1961—First American Reaches Space
Three weeks after Russian cosmonaut Yuri Gagarin became the first human to fly into space, U.S. astronaut Alan Shepard completes a sub-orbit of fifteen minutes, returns to Earth, and is rescued from his Mercury 3 capsule in the Atlantic Ocean. Shepard made several more trips into space, even commanding a mission at age 47, and was eventually awarded the Congressional Space Medal of Honor.
May 04
1953—Hemingway Wins Pulitzer
American author Ernest Hemingway, who had already written such literary classics as The Sun Also Rises, A Farewell to Arms, and For Whom the Bell Tolls, is awarded the Pulitzer Prize for fiction for his novella The Old Man and the Sea, the story of an aging Cuban fisherman who struggles with a giant marlin far out in the Gulf Stream.
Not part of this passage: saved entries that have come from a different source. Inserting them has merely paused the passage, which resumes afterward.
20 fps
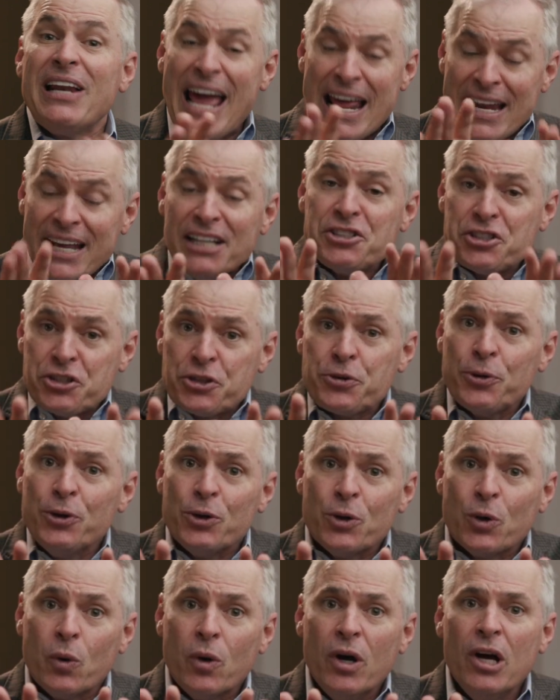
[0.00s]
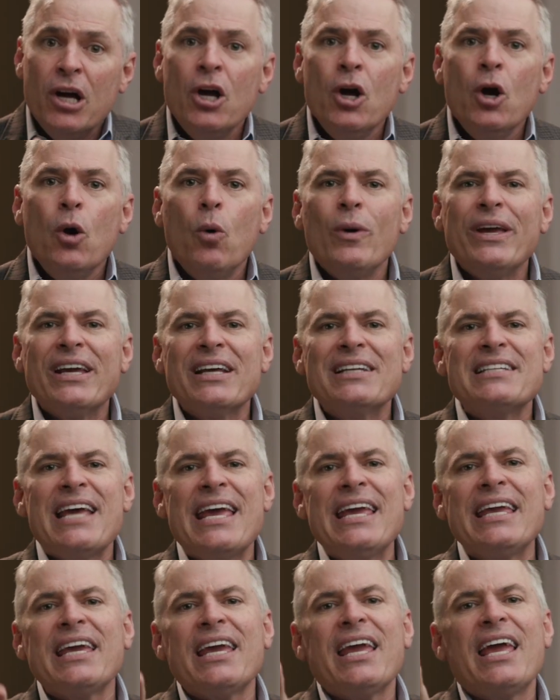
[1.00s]
it, and it's true, we can
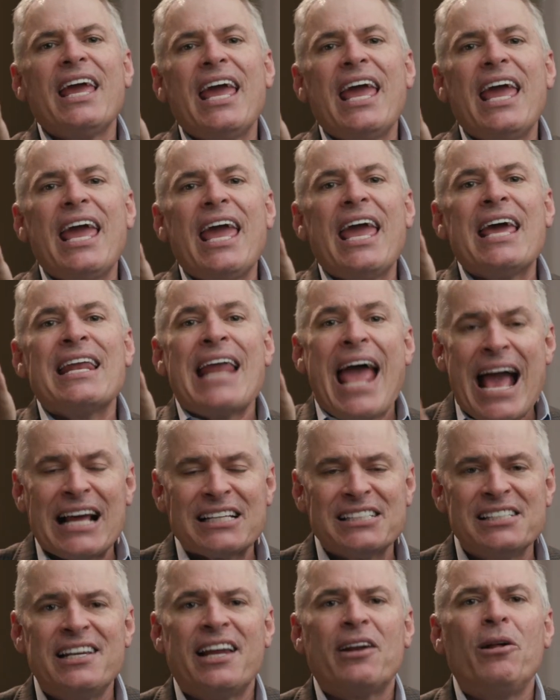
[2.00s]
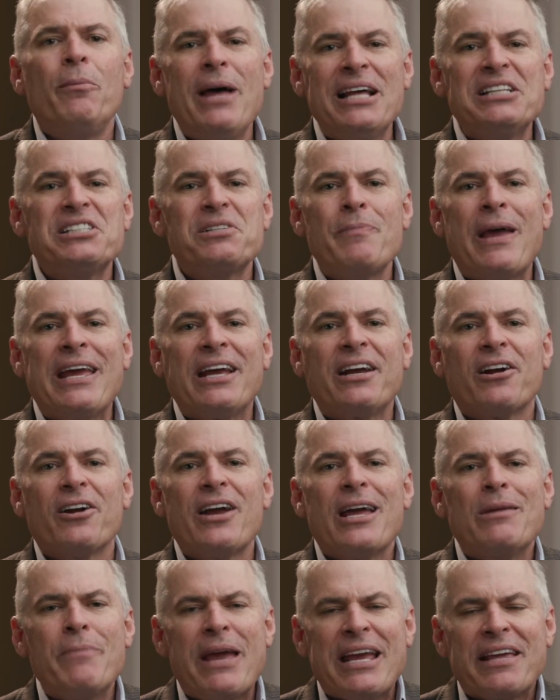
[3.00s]
take an accidental mess
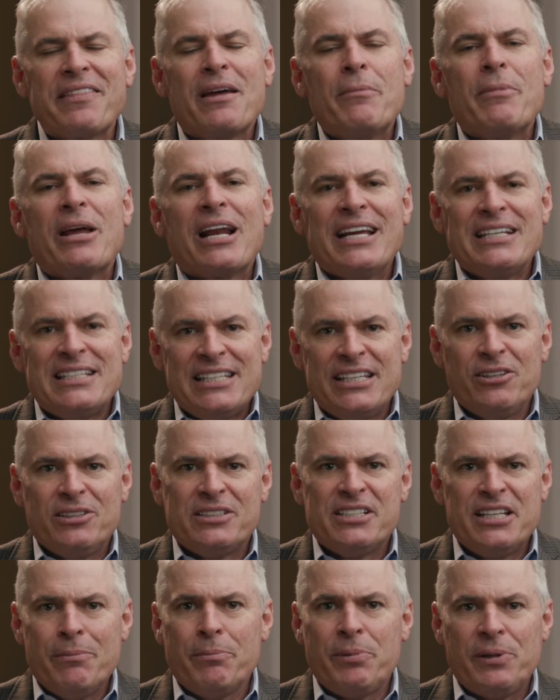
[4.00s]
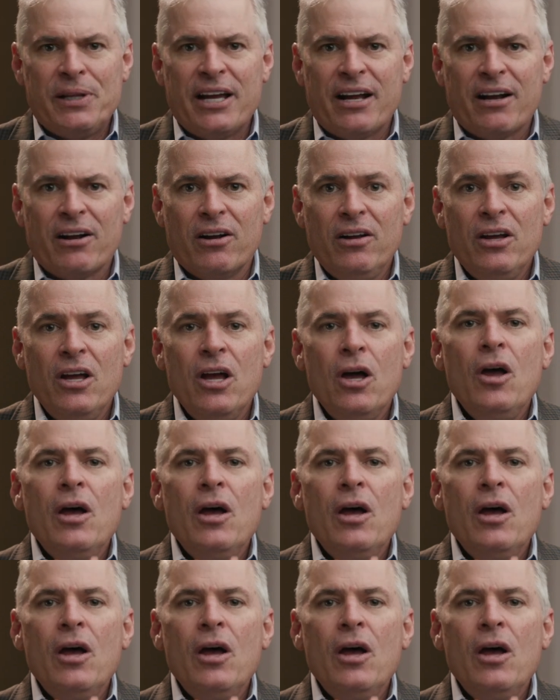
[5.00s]
maker and make them an ideal team player.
1970—Mass Shooting at Kent State
In the U.S., Ohio National Guard troops, who had been sent to Kent State University after disturbances in the city of Kent the weekend before, open fire on a group of unarmed students, killing four and wounding nine. Some of the students had been protesting the United States' invasion of Cambodia, but others had been walking nearby or observing from a distance. The incident triggered a mass protest of four million college students nationwide, and eight of the guardsmen were indicted by a grand jury, but charges against all of them were eventually dismissed.